:: Material for this task

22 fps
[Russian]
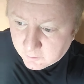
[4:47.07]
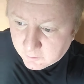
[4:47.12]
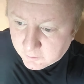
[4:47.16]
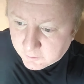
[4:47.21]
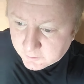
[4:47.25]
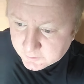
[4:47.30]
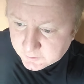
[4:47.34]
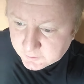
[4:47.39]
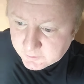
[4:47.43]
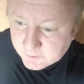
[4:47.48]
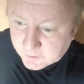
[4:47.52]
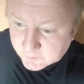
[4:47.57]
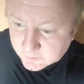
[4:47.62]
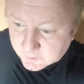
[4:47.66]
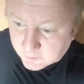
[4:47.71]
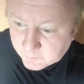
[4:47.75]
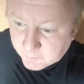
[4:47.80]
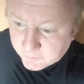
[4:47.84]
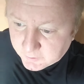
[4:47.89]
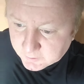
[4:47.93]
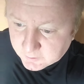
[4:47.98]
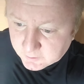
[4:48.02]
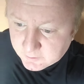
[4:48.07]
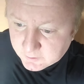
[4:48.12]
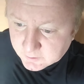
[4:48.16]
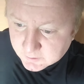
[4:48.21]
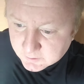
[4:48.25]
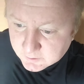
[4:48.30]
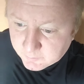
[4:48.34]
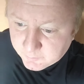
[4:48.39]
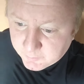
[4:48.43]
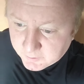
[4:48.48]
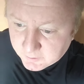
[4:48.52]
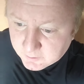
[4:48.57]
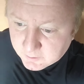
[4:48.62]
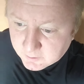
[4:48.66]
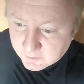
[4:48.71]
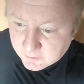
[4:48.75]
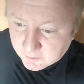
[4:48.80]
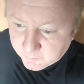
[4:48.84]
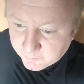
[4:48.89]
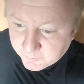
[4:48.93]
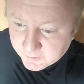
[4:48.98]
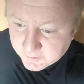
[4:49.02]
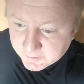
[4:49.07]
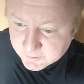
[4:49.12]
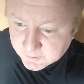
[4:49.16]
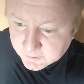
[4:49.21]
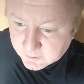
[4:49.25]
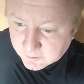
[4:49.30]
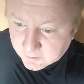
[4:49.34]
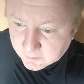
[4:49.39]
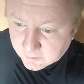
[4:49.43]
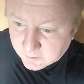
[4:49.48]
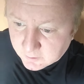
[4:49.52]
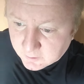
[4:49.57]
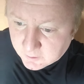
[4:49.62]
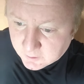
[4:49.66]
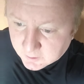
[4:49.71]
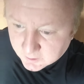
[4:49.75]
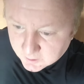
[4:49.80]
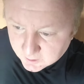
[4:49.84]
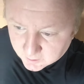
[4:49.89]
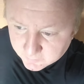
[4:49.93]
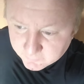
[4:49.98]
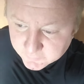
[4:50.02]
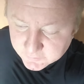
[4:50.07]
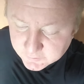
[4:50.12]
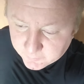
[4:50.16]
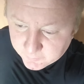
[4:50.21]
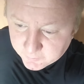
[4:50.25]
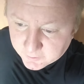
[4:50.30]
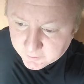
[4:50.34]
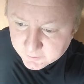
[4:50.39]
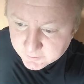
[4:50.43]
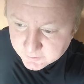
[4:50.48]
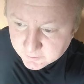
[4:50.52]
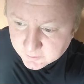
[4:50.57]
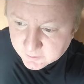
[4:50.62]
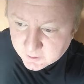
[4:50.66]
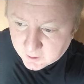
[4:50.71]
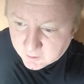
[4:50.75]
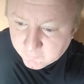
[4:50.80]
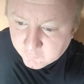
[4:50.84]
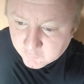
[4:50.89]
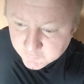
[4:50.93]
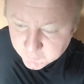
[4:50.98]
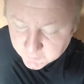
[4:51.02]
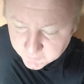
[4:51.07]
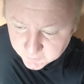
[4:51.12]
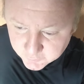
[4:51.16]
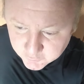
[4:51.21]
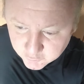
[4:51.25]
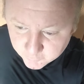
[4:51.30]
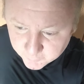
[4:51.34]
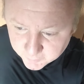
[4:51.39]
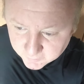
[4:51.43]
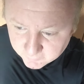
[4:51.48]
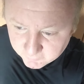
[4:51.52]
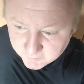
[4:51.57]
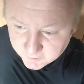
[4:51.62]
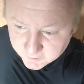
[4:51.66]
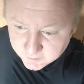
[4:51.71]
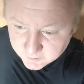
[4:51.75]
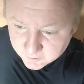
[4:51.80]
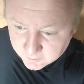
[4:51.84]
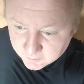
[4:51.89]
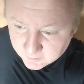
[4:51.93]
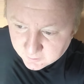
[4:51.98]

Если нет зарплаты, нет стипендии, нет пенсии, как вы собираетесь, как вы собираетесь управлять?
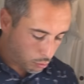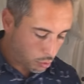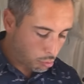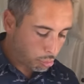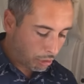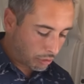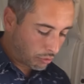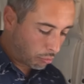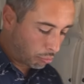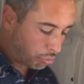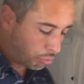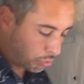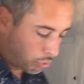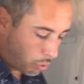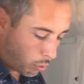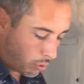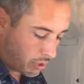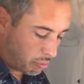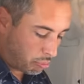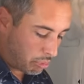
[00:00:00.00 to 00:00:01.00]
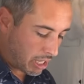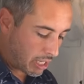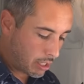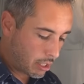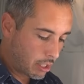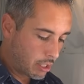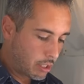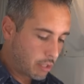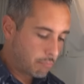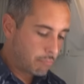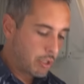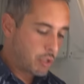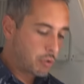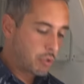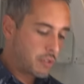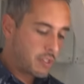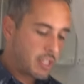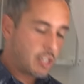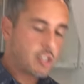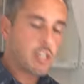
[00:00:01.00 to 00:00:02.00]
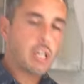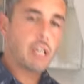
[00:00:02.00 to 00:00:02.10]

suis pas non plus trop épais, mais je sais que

::::

Work required
Set down the material word for word, and drop every picture from it.

Result for this exercise
22 fps
[Russian]
[4:47.07]
[4:47.12]
[4:47.16]
[4:47.21]
[4:47.25]
[4:47.30]
[4:47.34]
[4:47.39]
[4:47.43]
[4:47.48]
[4:47.52]
[4:47.57]
[4:47.62]
[4:47.66]
[4:47.71]
[4:47.75]
[4:47.80]
[4:47.84]
[4:47.89]
[4:47.93]
[4:47.98]
[4:48.02]
[4:48.07]
[4:48.12]
[4:48.16]
[4:48.21]
[4:48.25]
[4:48.30]
[4:48.34]
[4:48.39]
[4:48.43]
[4:48.48]
[4:48.52]
[4:48.57]
[4:48.62]
[4:48.66]
[4:48.71]
[4:48.75]
[4:48.80]
[4:48.84]
[4:48.89]
[4:48.93]
[4:48.98]
[4:49.02]
[4:49.07]
[4:49.12]
[4:49.16]
[4:49.21]
[4:49.25]
[4:49.30]
[4:49.34]
[4:49.39]
[4:49.43]
[4:49.48]
[4:49.52]
[4:49.57]
[4:49.62]
[4:49.66]
[4:49.71]
[4:49.75]
[4:49.80]
[4:49.84]
[4:49.89]
[4:49.93]
[4:49.98]
[4:50.02]
[4:50.07]
[4:50.12]
[4:50.16]
[4:50.21]
[4:50.25]
[4:50.30]
[4:50.34]
[4:50.39]
[4:50.43]
[4:50.48]
[4:50.52]
[4:50.57]
[4:50.62]
[4:50.66]
[4:50.71]
[4:50.75]
[4:50.80]
[4:50.84]
[4:50.89]
[4:50.93]
[4:50.98]
[4:51.02]
[4:51.07]
[4:51.12]
[4:51.16]
[4:51.21]
[4:51.25]
[4:51.30]
[4:51.34]
[4:51.39]
[4:51.43]
[4:51.48]
[4:51.52]
[4:51.57]
[4:51.62]
[4:51.66]
[4:51.71]
[4:51.75]
[4:51.80]
[4:51.84]
[4:51.89]
[4:51.93]
[4:51.98]

Если нет зарплаты, нет стипендии, нет пенсии, как вы собираетесь, как вы собираетесь управлять?
[00:00:00.00 to 00:00:01.00]
[00:00:01.00 to 00:00:02.00]
[00:00:02.00 to 00:00:02.10]

suis pas non plus trop épais, mais je sais que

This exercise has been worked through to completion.